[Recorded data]
◆ ◆ ◆
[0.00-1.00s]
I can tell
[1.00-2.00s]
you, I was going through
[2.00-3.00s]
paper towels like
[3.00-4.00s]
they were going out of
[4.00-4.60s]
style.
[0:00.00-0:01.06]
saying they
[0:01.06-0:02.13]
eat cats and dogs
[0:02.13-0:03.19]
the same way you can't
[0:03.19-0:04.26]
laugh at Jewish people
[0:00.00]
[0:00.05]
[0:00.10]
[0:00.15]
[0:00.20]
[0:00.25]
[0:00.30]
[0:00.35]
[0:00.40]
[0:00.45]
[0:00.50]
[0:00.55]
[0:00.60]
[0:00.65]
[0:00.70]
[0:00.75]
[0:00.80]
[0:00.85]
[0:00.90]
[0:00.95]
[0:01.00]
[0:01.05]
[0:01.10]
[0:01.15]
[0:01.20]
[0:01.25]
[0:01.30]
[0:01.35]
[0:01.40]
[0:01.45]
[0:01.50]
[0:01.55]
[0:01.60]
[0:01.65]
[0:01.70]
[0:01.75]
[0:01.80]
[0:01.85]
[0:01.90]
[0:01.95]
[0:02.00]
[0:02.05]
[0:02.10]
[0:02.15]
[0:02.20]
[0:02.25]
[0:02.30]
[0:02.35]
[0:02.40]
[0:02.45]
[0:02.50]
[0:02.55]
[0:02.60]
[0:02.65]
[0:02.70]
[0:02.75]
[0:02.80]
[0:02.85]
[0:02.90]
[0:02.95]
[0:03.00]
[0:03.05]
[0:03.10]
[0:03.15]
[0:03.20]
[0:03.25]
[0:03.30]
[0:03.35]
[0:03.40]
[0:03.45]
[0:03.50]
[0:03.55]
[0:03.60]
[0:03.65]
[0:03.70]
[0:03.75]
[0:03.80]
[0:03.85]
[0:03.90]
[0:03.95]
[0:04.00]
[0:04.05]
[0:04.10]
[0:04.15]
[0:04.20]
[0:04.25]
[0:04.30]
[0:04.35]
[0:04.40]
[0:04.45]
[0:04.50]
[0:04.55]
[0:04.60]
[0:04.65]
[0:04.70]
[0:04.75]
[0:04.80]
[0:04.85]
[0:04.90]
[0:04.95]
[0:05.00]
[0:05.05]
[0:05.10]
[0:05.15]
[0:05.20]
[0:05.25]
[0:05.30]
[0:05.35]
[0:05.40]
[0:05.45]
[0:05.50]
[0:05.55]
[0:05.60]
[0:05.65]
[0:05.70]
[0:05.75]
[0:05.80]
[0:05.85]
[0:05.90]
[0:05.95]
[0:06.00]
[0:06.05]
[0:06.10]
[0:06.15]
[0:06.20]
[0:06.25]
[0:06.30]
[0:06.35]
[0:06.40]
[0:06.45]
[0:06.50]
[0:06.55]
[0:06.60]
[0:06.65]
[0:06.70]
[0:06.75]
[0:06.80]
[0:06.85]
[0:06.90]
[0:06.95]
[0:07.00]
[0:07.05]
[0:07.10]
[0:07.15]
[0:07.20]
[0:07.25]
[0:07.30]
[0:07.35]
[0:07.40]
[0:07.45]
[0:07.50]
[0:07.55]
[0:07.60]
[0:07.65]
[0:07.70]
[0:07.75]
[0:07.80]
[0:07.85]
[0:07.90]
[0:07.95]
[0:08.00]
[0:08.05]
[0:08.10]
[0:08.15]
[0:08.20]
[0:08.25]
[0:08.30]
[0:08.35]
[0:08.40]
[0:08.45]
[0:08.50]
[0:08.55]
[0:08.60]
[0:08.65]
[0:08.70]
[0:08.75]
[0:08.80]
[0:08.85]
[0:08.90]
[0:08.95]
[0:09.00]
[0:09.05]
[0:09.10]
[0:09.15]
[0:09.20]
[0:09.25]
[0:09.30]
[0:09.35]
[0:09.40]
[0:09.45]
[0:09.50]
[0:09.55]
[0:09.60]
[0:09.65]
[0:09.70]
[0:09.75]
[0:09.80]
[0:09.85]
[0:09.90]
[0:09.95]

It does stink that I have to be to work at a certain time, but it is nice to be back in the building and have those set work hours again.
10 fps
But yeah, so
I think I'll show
◆ ◆ ◆
-- Task details --
Give back every entry, unchanged in any way.

-- Reply to the exercise --
[0.00-1.00s]
I can tell
[1.00-2.00s]
you, I was going through
[2.00-3.00s]
paper towels like
[3.00-4.00s]
they were going out of
[4.00-4.60s]
style.
[0:00.00-0:01.06]
saying they
[0:01.06-0:02.13]
eat cats and dogs
[0:02.13-0:03.19]
the same way you can't
[0:03.19-0:04.26]
laugh at Jewish people
[0:00.00]
[0:00.05]
[0:00.10]
[0:00.15]
[0:00.20]
[0:00.25]
[0:00.30]
[0:00.35]
[0:00.40]
[0:00.45]
[0:00.50]
[0:00.55]
[0:00.60]
[0:00.65]
[0:00.70]
[0:00.75]
[0:00.80]
[0:00.85]
[0:00.90]
[0:00.95]
[0:01.00]
[0:01.05]
[0:01.10]
[0:01.15]
[0:01.20]
[0:01.25]
[0:01.30]
[0:01.35]
[0:01.40]
[0:01.45]
[0:01.50]
[0:01.55]
[0:01.60]
[0:01.65]
[0:01.70]
[0:01.75]
[0:01.80]
[0:01.85]
[0:01.90]
[0:01.95]
[0:02.00]
[0:02.05]
[0:02.10]
[0:02.15]
[0:02.20]
[0:02.25]
[0:02.30]
[0:02.35]
[0:02.40]
[0:02.45]
[0:02.50]
[0:02.55]
[0:02.60]
[0:02.65]
[0:02.70]
[0:02.75]
[0:02.80]
[0:02.85]
[0:02.90]
[0:02.95]
[0:03.00]
[0:03.05]
[0:03.10]
[0:03.15]
[0:03.20]
[0:03.25]
[0:03.30]
[0:03.35]
[0:03.40]
[0:03.45]
[0:03.50]
[0:03.55]
[0:03.60]
[0:03.65]
[0:03.70]
[0:03.75]
[0:03.80]
[0:03.85]
[0:03.90]
[0:03.95]
[0:04.00]
[0:04.05]
[0:04.10]
[0:04.15]
[0:04.20]
[0:04.25]
[0:04.30]
[0:04.35]
[0:04.40]
[0:04.45]
[0:04.50]
[0:04.55]
[0:04.60]
[0:04.65]
[0:04.70]
[0:04.75]
[0:04.80]
[0:04.85]
[0:04.90]
[0:04.95]
[0:05.00]
[0:05.05]
[0:05.10]
[0:05.15]
[0:05.20]
[0:05.25]
[0:05.30]
[0:05.35]
[0:05.40]
[0:05.45]
[0:05.50]
[0:05.55]
[0:05.60]
[0:05.65]
[0:05.70]
[0:05.75]
[0:05.80]
[0:05.85]
[0:05.90]
[0:05.95]
[0:06.00]
[0:06.05]
[0:06.10]
[0:06.15]
[0:06.20]
[0:06.25]
[0:06.30]
[0:06.35]
[0:06.40]
[0:06.45]
[0:06.50]
[0:06.55]
[0:06.60]
[0:06.65]
[0:06.70]
[0:06.75]
[0:06.80]
[0:06.85]
[0:06.90]
[0:06.95]
[0:07.00]
[0:07.05]
[0:07.10]
[0:07.15]
[0:07.20]
[0:07.25]
[0:07.30]
[0:07.35]
[0:07.40]
[0:07.45]
[0:07.50]
[0:07.55]
[0:07.60]
[0:07.65]
[0:07.70]
[0:07.75]
[0:07.80]
[0:07.85]
[0:07.90]
[0:07.95]
[0:08.00]
[0:08.05]
[0:08.10]
[0:08.15]
[0:08.20]
[0:08.25]
[0:08.30]
[0:08.35]
[0:08.40]
[0:08.45]
[0:08.50]
[0:08.55]
[0:08.60]
[0:08.65]
[0:08.70]
[0:08.75]
[0:08.80]
[0:08.85]
[0:08.90]
[0:08.95]
[0:09.00]
[0:09.05]
[0:09.10]
[0:09.15]
[0:09.20]
[0:09.25]
[0:09.30]
[0:09.35]
[0:09.40]
[0:09.45]
[0:09.50]
[0:09.55]
[0:09.60]
[0:09.65]
[0:09.70]
[0:09.75]
[0:09.80]
[0:09.85]
[0:09.90]
[0:09.95]

It does stink that I have to be to work at a certain time, but it is nice to be back in the building and have those set work hours again.
10 fps
But yeah, so
I think I'll show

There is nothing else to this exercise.